Got up on Saturday morning and checked on fostered cats as usual only to find that Grace was having some kind of seizure. Phoned the emergency contact for the Vet School and took her straight down. They gave her diazepam to stop the fitting, put her on a warmed saline drip and took a blood sample to try to find out what had caused it. I was expecting them to find that she was uraemic, which basically means that kidney failure has caused a rise in toxins which should be eliminated in the urine, but no, her blood results weren't normal, but they weren't bad enough to explain the fitting either.

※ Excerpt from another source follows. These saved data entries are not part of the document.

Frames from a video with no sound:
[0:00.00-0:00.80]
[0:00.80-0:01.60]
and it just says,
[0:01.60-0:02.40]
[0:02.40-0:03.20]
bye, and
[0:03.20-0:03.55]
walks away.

Because of her age I agreed there wasn't any point in doing an MRI scan as that costs £1,000 and she would have been very unlikely to survive a brain operation if it showed she had a brain tumour in any case. The most likely cause of the fitting was probably a small bleed or clot within the brain, for which supportive care in the hope that the body will heal itself is the only real treatment.

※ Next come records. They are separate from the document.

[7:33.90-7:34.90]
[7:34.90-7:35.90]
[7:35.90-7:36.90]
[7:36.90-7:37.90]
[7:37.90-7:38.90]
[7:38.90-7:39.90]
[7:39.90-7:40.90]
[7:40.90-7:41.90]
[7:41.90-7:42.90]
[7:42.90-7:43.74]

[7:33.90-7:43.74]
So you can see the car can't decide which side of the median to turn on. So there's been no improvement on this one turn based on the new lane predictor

Sadly they phoned later in the afternoon to say that she'd died.
Earlier in the morning Pet Doctors phoned to tell me that the rabbit they treated on Friday had died during the night: sad, but not a huge surprise because rabbits are so delicate compared with cats and dogs, and because their digestive systems tend to shut down if any trauma stops them eating for any length of time.

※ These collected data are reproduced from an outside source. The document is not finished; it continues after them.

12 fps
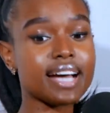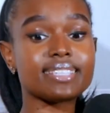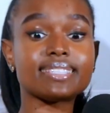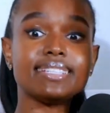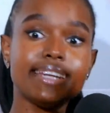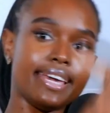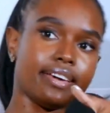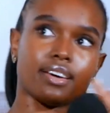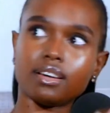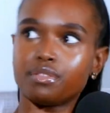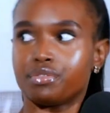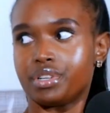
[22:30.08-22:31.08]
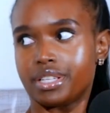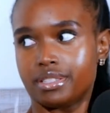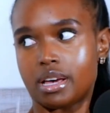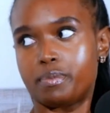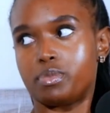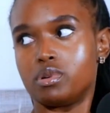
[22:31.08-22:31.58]
a snake, for
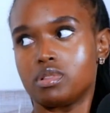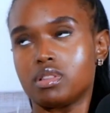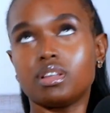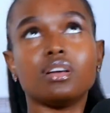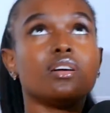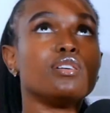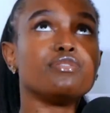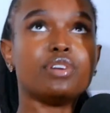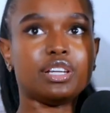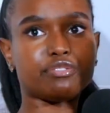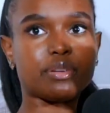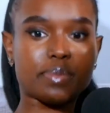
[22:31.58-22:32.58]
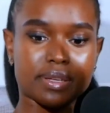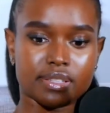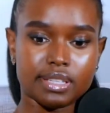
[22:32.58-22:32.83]
example, falling from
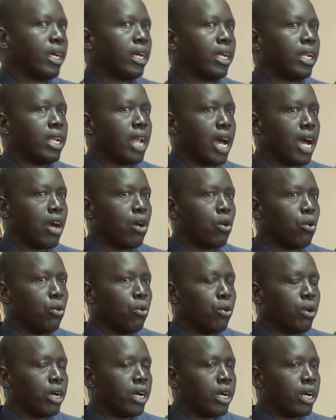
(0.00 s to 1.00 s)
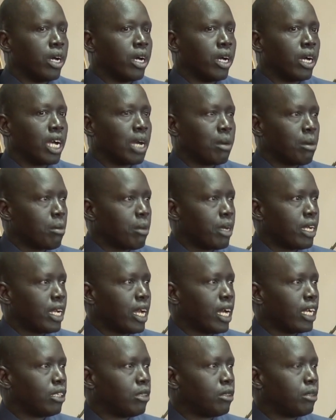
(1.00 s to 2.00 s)
Now, government
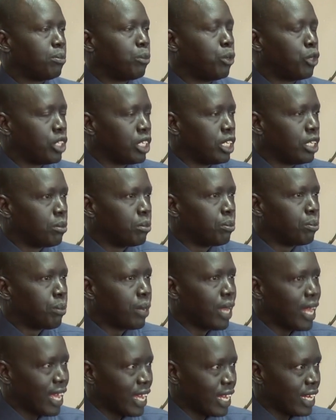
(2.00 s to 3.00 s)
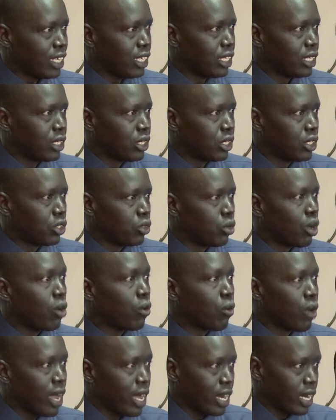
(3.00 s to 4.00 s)
had put in plan to
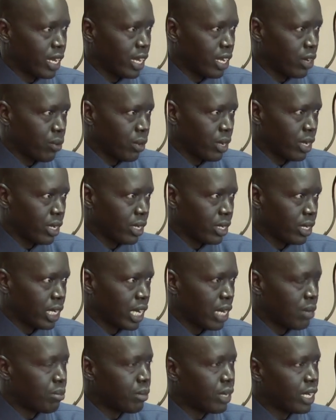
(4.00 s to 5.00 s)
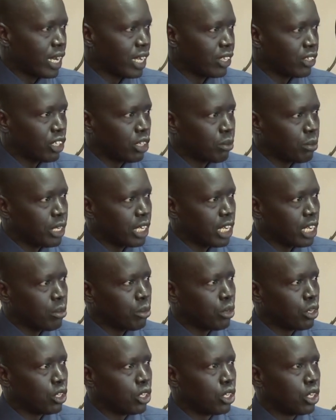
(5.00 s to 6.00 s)
acquire gateway. Government has not been
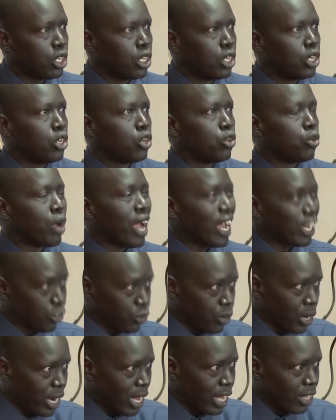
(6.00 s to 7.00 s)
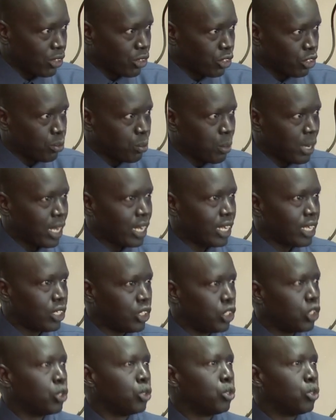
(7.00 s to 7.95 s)
able to actualize those plans due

Sad as Grace's death is, at least she had a couple of months' comfort in a (relatively!*) normal domestic setting with warmth and food that she enjoyed. It does reinforce my conviction that, if we are going to take in very old animals at all, we need to move heaven and earth to transfer them to foster or permanent homes rather than putting them into kennels.
*Tim Wass once described my squalid domestic arrangements as, Not somewhere he'd fancy having a cup of tea, but with dedicated care for the animals. Hmm.